Data Protection Policy

← Back to Voice Room
Last updated: November 21, 2025

This Data Protection Policy explains how Coded Thinking Oü, a company established in Estonia ("we", "us", "our"), processes personal data when you use our voice-chat application ("Service"), in accordance with the EU General Data Protection Regulation (GDPR) and the Estonian Personal Data Protection Act (Isikuandmete Kaitse Seadus).

By using the Service, you consent to the processing activities described here.

1. Data Controller

Coded Thinking OÜ

Registry code: 16607448

Sakala tn 7-2, 10141 Tallinn, Estonia

Contact: koren@codedthinking.com

2. Categories of Data We Process

2.1. Audio Data

  • We do not store audio recordings.
  • Audio is transmitted to our speech-to-text processor in real time and discarded immediately after transcription.

2.2. Text Data (Chat Messages)

We store:

  • The text transcripts of your chat sessions.
  • Stored text is not associated with your user ID.
  • Each message is linked only to a non-reversible hash identifier that cannot be used to re-identify you.

2.3. User Responsibility & Automated PII Removal

  • You are responsible for not including personal data or identifiable information in your conversations.
  • We perform automated detection and attempted removal of PII, but:
    • This process is not guaranteed to be complete, and
    • We accept no liability for personal data included by you.

3. Purposes of Processing

We process text data for the following purposes:

  1. Provision of the Service, including speech-to-text transcription and AI-driven features.
  2. Quality assurance, troubleshooting, and security monitoring.
  3. Improvement of our algorithms and AI models, including training and evaluation.
  4. Research and development to enhance the Service.
  5. Improvement of other products and services offered by our company.
  6. Detection and prevention of abuse, including automated scanning for PII.

We never sell or publicly disclose your messages to any third party.

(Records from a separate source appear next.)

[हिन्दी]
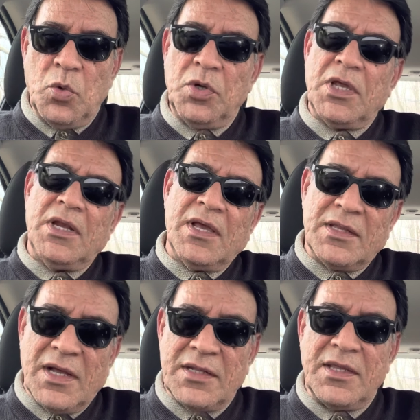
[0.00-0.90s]
उनके लिए
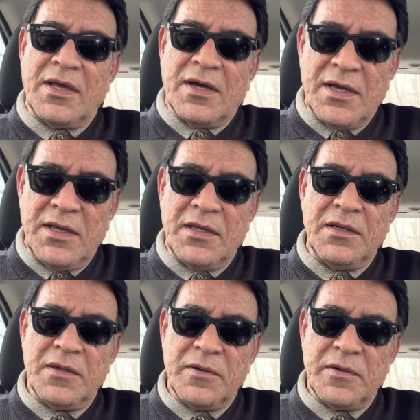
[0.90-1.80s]
अदालतें कहाँ
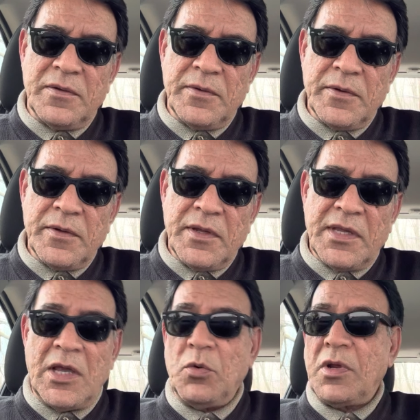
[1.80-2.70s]
हैं
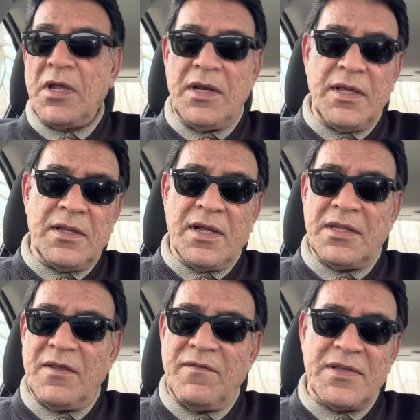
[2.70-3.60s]
क्या उनके लिए
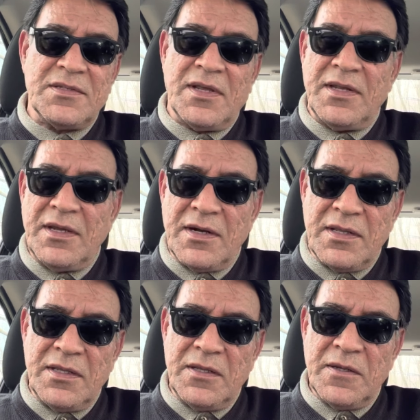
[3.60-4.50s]
अदालतें फैसला नहीं करती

4. Legal Basis for Processing

Explicit Consent (GDPR Art. 6(1)(a))

Processing is based primarily on your explicit consent, given by:

  • starting a chat or submitting audio/text,
  • agreeing to this Policy,
  • and continuing to use the Service.

Because messages are stored in an anonymized form not linkable to individuals, further processing for research and model training may also fall outside the GDPR's scope under Recital 26, to the extent that no personal data remains.

5. Data Retention

  • Audio: Not stored at any time; discarded immediately after transcription.
  • Text transcripts: Retained for research, model improvement, and product development unless you request deletion of your user account. (Anonymized transcripts already incorporated into research or training materials cannot feasibly be removed.)

6. Data Recipients and Processors

We use third-party service providers ("processors") to support:

  • speech-to-text conversion,
  • hosting and infrastructure,
  • natural-language processing,
  • and other operational functions.

All processors act under Data Processing Agreements (DPAs) in accordance with GDPR Art. 28. We do not publicly list individual vendors in this Policy for security and confidentiality reasons. A copy of the current list of processors can be requested by contacting us at the address in Section 1. Processors act only under our instructions and do not use your data for their own purposes.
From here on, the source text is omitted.